If the schedule is so hectic, why make time for an organization like Richmond Promise?
Hurst knows firsthand the impact that Promise programs can have.
As Associate Superintendent in Oceanside, he supervised the implementation of the Oceanside Promise and helped establish the Oceanside Promise Foudnation, a 501(c)(3) that serves students in much the same way as Richmond Promise.
“There’s a commitment to our kids, and there’s a promise to our community, especially the Richmond community,” Hurst said. “I’ve actually taken it beyond that, and I believe that the Richmond Promise does this as well, (to say) that we’re not only committed to securing resources but that we’re preparing kids for college readiness, career readiness, and that they’re able to compete with students across the globe. That’s the measure right now. How do we make sure our students have the skills when they graduate from high school to compete with anybody else?”
Richmond Promise’s model of providing college access resources in the classroom means that partnerships with teachers are critical.
Hurst sees those partnerships as hugely beneficial to WCCUSD students. He is working with the WCCUSD School Board to implement a complex organizational change matrix that includes a need for increased resources.
Organizations like Richmond Promise help the WCCUSD narrow that resource gap, a fact that Hurst says helps not only provide access to scholarships and opportunities to go to college but also helps build a growth mindset within the district.
“People here in Richmond invest in each other and they invest in the kids here.
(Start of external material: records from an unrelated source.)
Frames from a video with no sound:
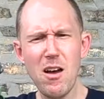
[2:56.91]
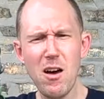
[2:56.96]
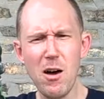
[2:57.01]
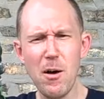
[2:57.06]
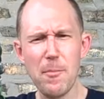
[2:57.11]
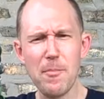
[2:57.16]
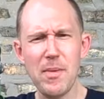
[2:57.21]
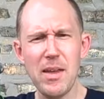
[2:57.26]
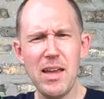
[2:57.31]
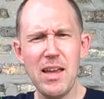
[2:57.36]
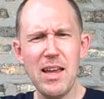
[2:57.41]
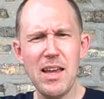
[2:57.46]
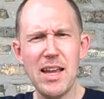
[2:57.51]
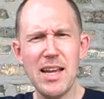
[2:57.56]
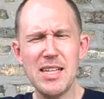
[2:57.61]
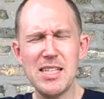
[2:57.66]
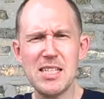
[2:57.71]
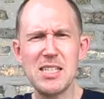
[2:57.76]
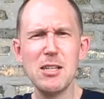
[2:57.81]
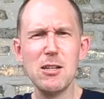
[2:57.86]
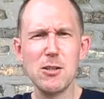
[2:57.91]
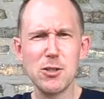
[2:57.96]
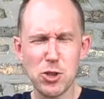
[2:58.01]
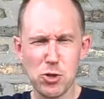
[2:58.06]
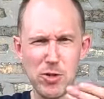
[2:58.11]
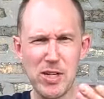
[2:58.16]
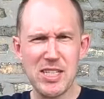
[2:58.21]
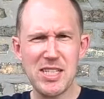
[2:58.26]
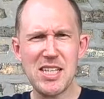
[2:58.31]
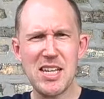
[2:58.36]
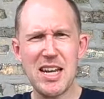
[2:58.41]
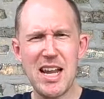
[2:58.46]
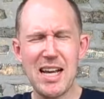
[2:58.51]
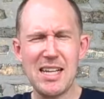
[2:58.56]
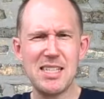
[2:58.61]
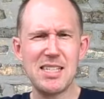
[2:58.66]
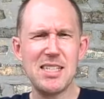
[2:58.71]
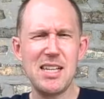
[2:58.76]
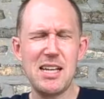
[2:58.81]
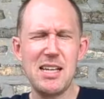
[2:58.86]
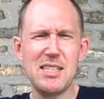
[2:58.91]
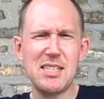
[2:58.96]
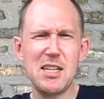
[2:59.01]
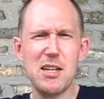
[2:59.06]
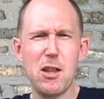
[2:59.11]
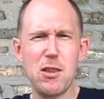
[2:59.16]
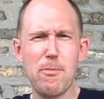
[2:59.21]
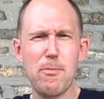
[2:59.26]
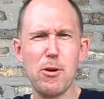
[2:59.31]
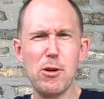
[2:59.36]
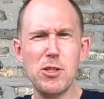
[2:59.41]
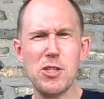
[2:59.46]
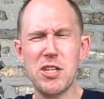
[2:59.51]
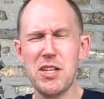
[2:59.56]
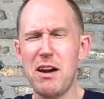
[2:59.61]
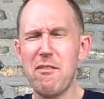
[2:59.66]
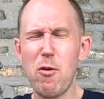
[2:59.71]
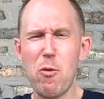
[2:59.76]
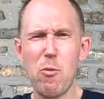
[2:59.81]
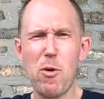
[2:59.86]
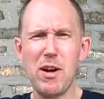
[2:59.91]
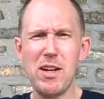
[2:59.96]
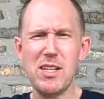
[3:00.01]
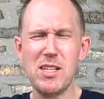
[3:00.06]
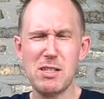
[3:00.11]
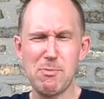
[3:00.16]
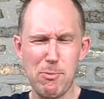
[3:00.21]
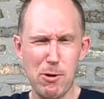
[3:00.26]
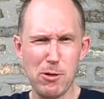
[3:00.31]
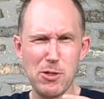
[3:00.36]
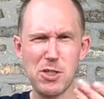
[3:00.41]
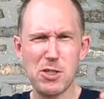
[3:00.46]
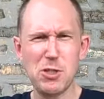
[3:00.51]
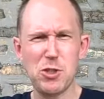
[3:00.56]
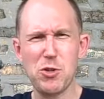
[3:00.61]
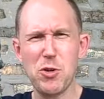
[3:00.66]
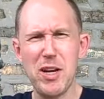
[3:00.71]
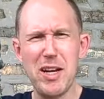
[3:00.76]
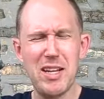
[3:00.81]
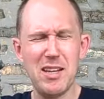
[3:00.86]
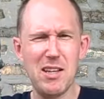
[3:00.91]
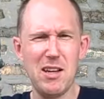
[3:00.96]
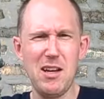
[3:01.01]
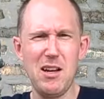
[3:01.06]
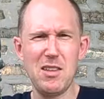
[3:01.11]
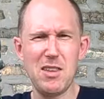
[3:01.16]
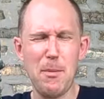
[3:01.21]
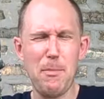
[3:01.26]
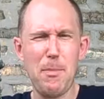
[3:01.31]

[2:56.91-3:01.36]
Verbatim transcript: Um, he still treats it as, as another person. Everyone is supposed to treat the,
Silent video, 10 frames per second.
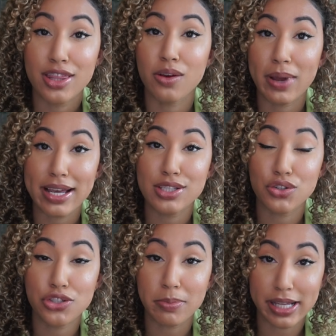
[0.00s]
the way
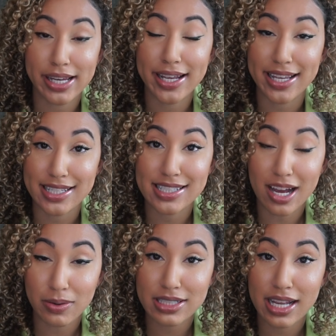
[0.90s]
social media is
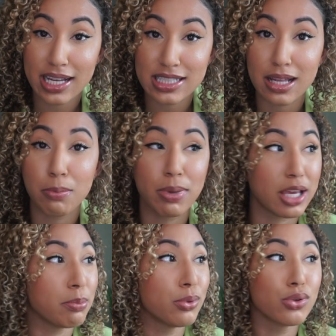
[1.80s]
nowadays,
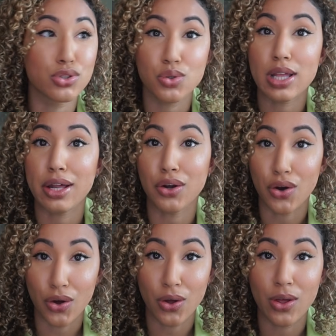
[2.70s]
people do that
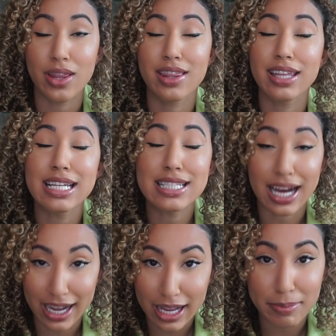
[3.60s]
all the
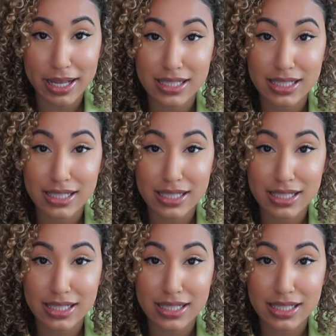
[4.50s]
time.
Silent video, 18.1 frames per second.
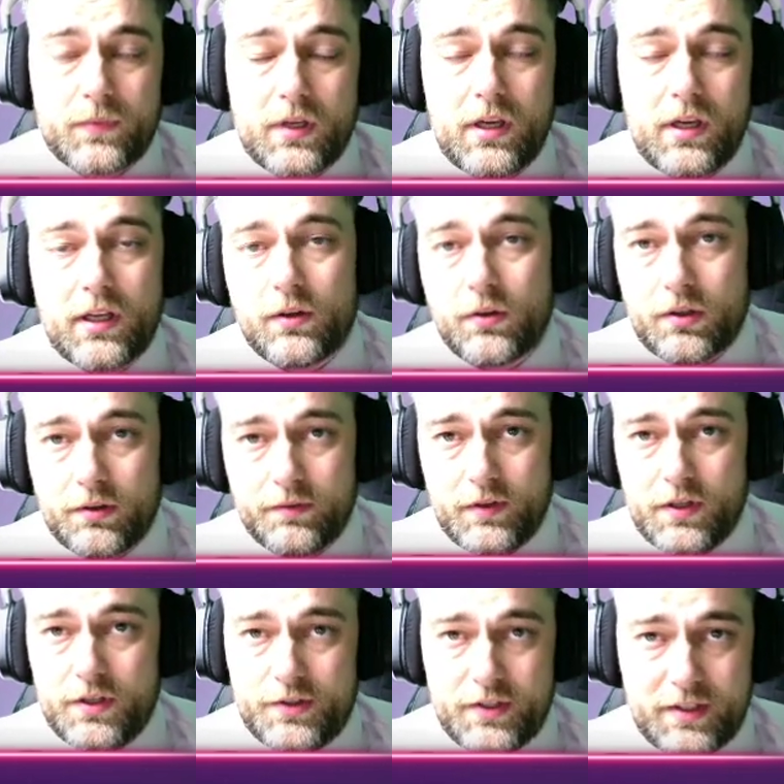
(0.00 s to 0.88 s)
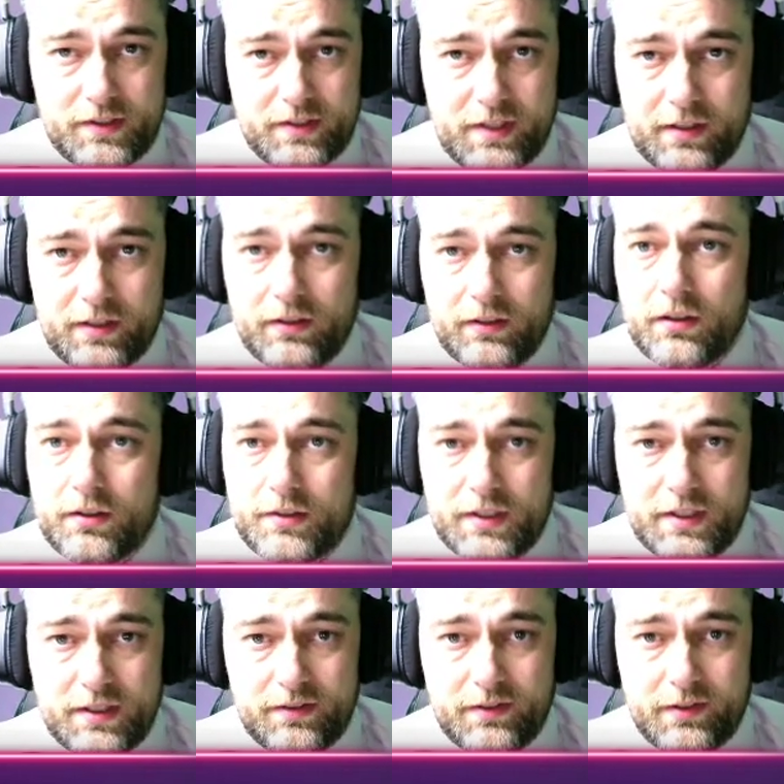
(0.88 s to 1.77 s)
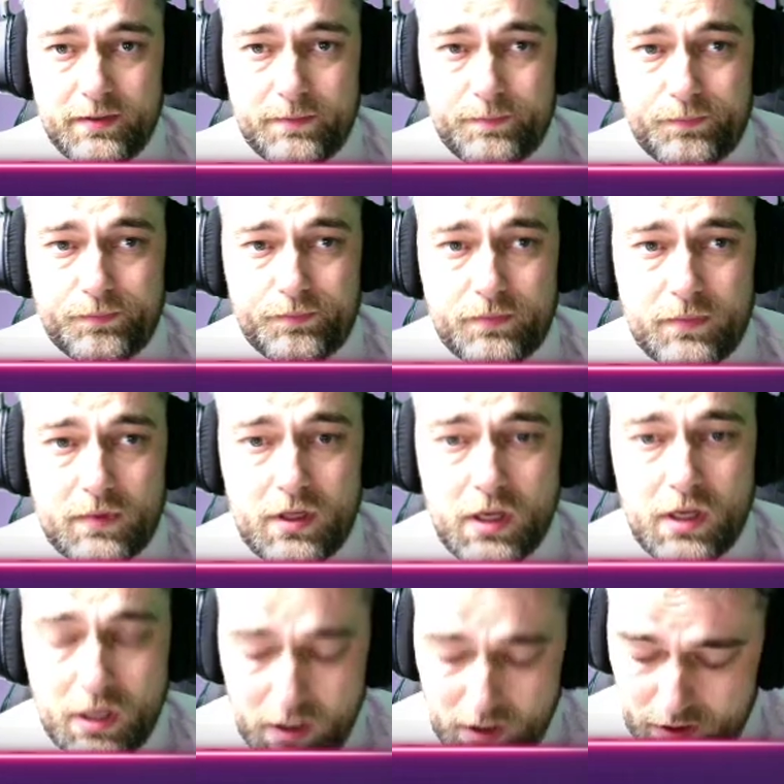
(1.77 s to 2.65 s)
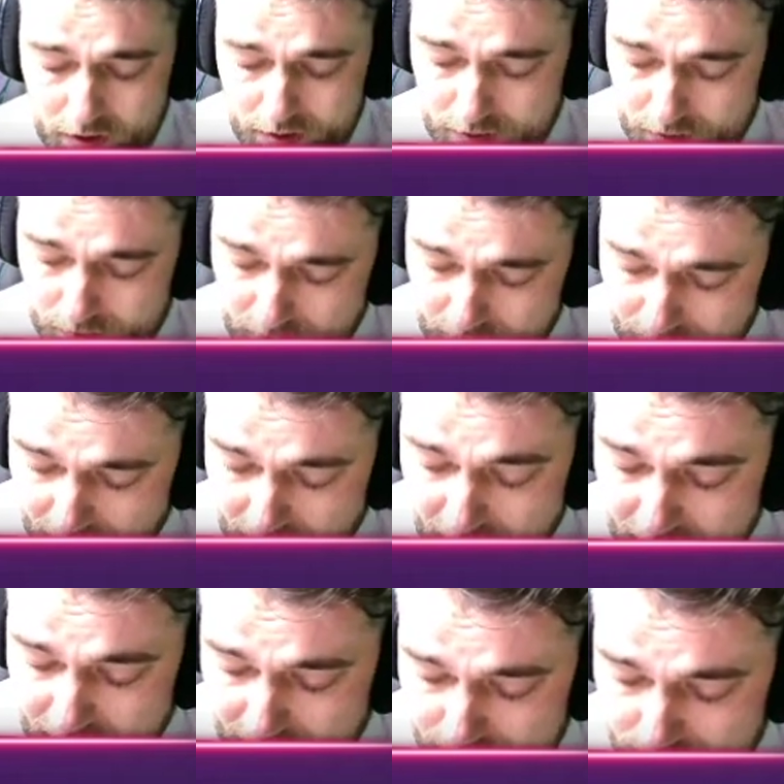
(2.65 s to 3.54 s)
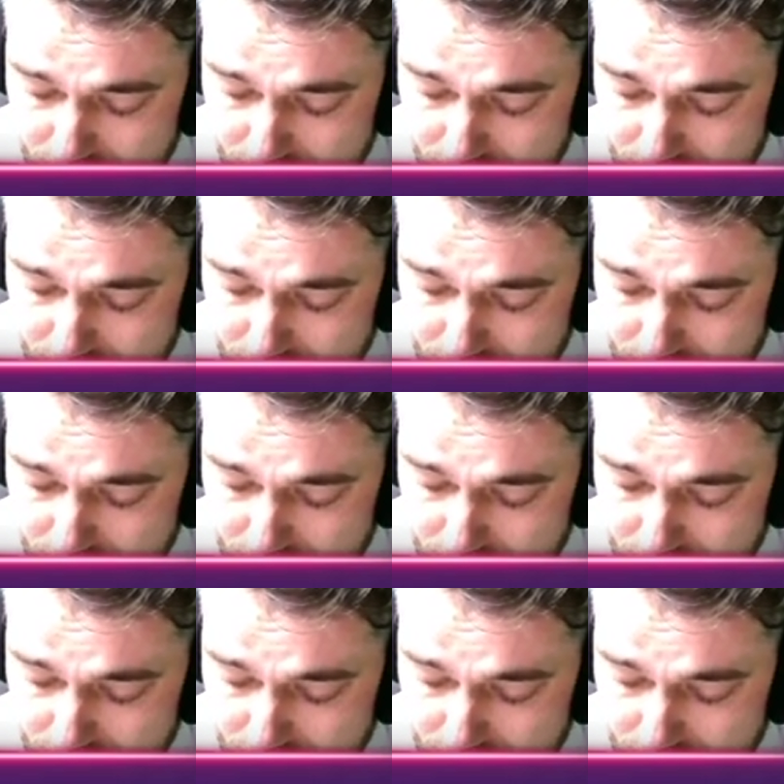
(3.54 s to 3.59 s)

It'll convert things down a lot easier. So if I have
They believe in all the organizations that are partners with us in helping to support our vision, our mission and our students,” Hurst said. “Our teachers that have been here for a long period of time, and those people who are considered ‘outsiders’ that are coming to understand the Richmond way or the West Contra Costa way, this is what we do. We believe in our kids. And we have these partners who believe in our kids. We’re all going to work together.”
From a community perspective, it also didn’t take Hurst long to understand that despite its size, Richmond functions like a small town in many ways.
That’s especially true in the WCCUSD, which has many families with longtime roots in the region and plenty of employees with deep ties to the community they serve.
“We’re not perfect, but one thing I can say is our teachers coalesce around our partners and anyone who wants to contribute to the success of our students,” Hurst said. “ We do operate like a small, rural community. Everybody knows everybody’s business and our business is really that we want to be about our kids.
“And we’re going to welcome people who want to be about our kids.”